While the three of them had been examining the necropolis, the ranks of soul-stripped had continued to file towards it, into it , and now the very last of them were being absorbed by the blackness within. The entrance began to seal, a mountainous stone slab rumbling slowly down. The three of them were still some two hundred yards away from it.
"Shit!" Kali cried, and began to run, Slowhand and Freel hot on her heels.
Negotiating the tangled floor of the gorge at speed was not easy, however, and the entrance was half closed before they had covered a third of the distance.
Kali continued to pound along the gorge, shouting to Slowhand and Freel to move, move, move!

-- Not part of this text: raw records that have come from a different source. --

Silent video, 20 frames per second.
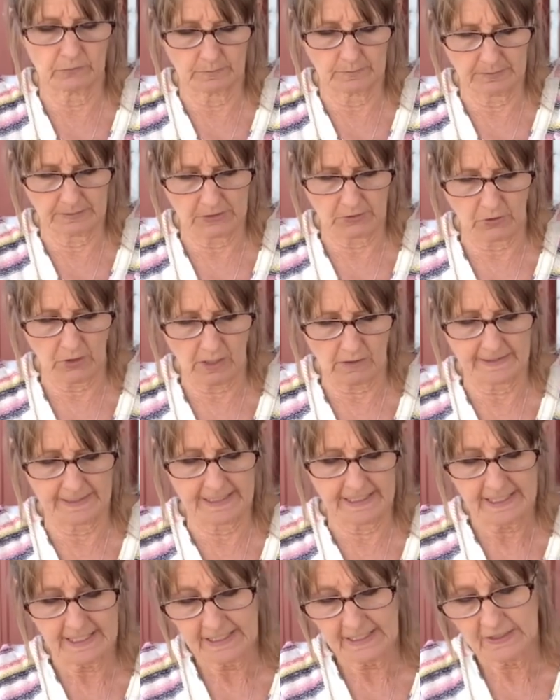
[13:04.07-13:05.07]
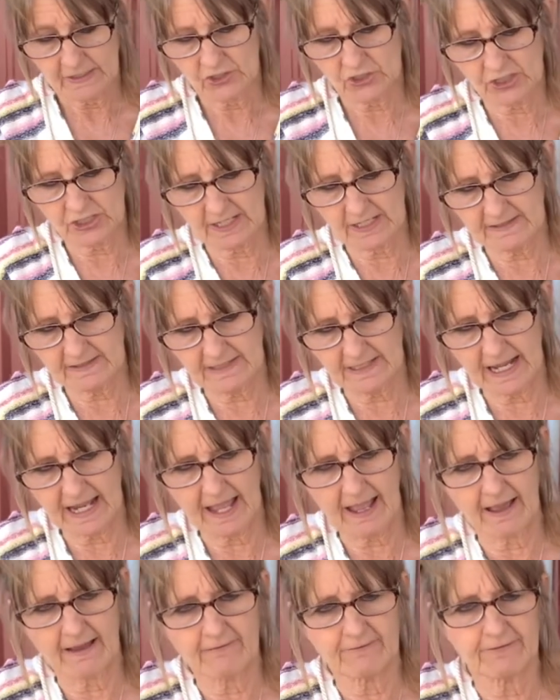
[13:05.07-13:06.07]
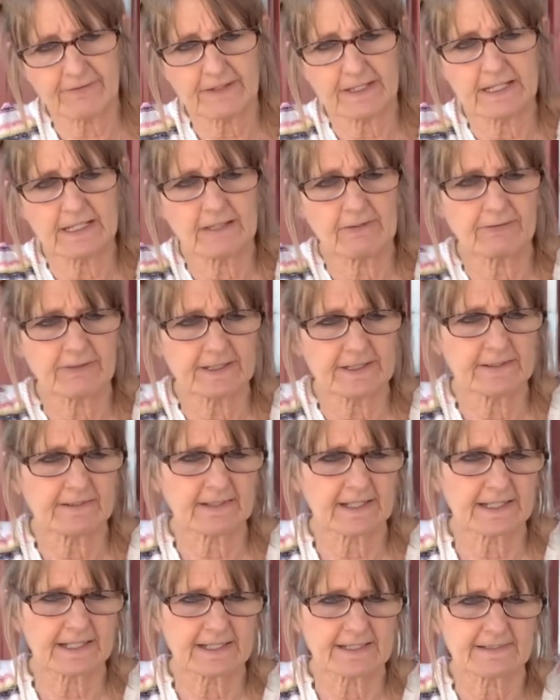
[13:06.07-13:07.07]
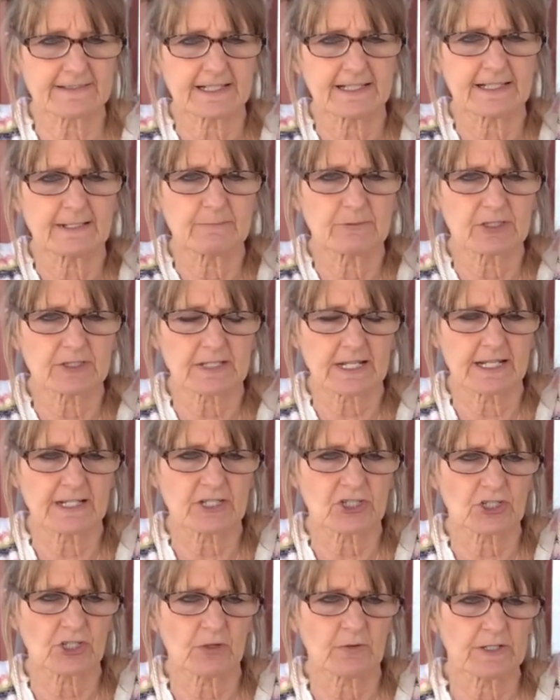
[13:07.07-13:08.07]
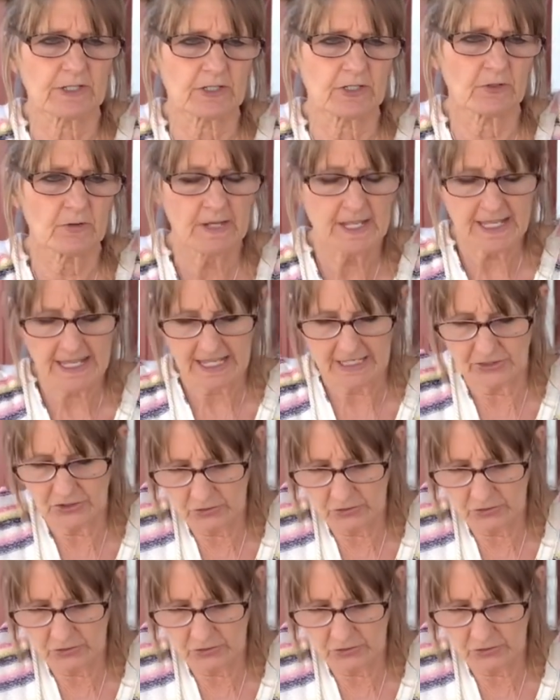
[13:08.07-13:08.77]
would be crawling. She doesn't have any fleas. Like I said, I'm just kind of showing you. And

The two men were already slowing behind her. Kali struggled for a few more steps before she, too, was forced to accept that the attempt was hopeless, and she roared in frustration. As the last of the soul-stripped vanished, the slab closed with a rumble of ground-shaking, deafening finality. She pounded on the door as the others caught up.

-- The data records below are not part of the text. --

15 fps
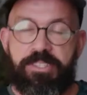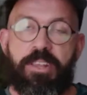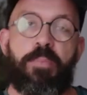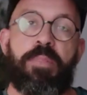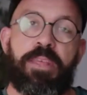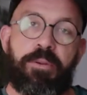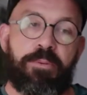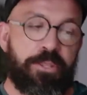
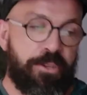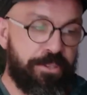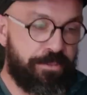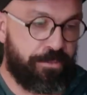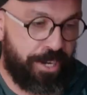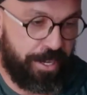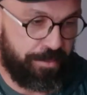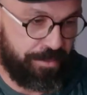something with those
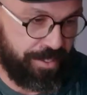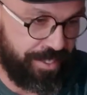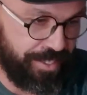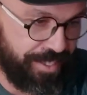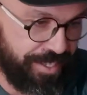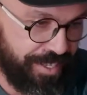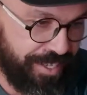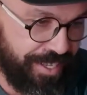frames.
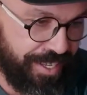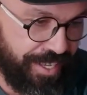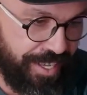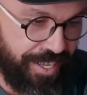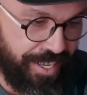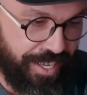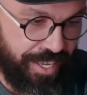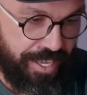
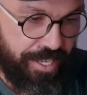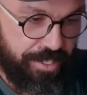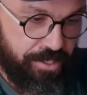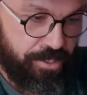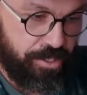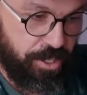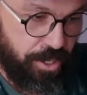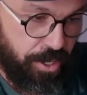
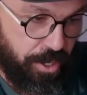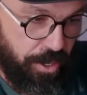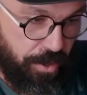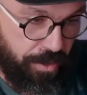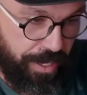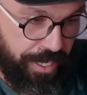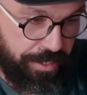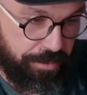So
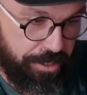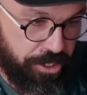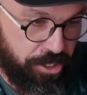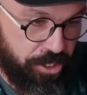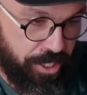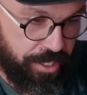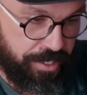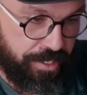let me
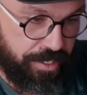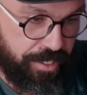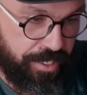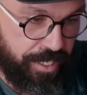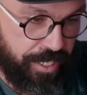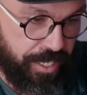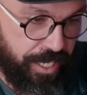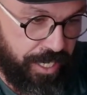just
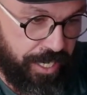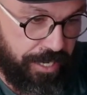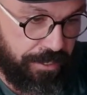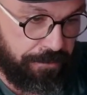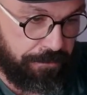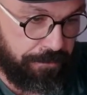see.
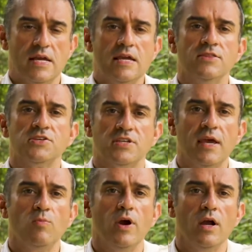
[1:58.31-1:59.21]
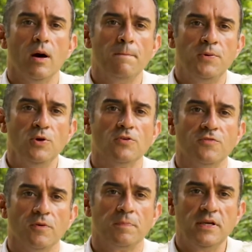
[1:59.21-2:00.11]
In the same way a
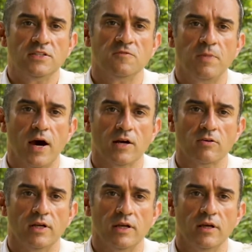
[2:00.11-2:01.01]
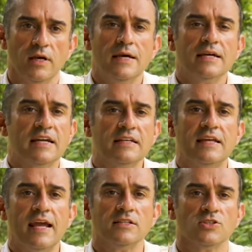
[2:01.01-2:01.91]
beautiful piece of pottery
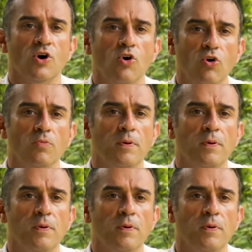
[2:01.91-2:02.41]
contains the whole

"Hooper, it's useless…" Slowhand said.
Kali continued to pound, staring up at and around the slab as she did. "Dammit, I will not be stopped now!"

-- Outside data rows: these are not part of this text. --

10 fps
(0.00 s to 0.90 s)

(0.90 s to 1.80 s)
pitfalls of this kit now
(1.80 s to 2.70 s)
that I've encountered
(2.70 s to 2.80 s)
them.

"Miss Hooper, I fear the archer is correct."
"No! There's a way. There has to be a way."
Slowhand slumped with his back to the slab. "Well, we're open to suggestions…"
Kali stared at him, hot, angry, and breathing hard. She was about to bite his head off when she suddenly turned away from the slab, staring back down the gorge, toward the forest.
She began to stomp off, Slowhand giving her a curious glance.
"Hooper, where the hells are you going?"
"Redigor's not going to stop me now," Kali reiterated. "You two stay here, do what you can."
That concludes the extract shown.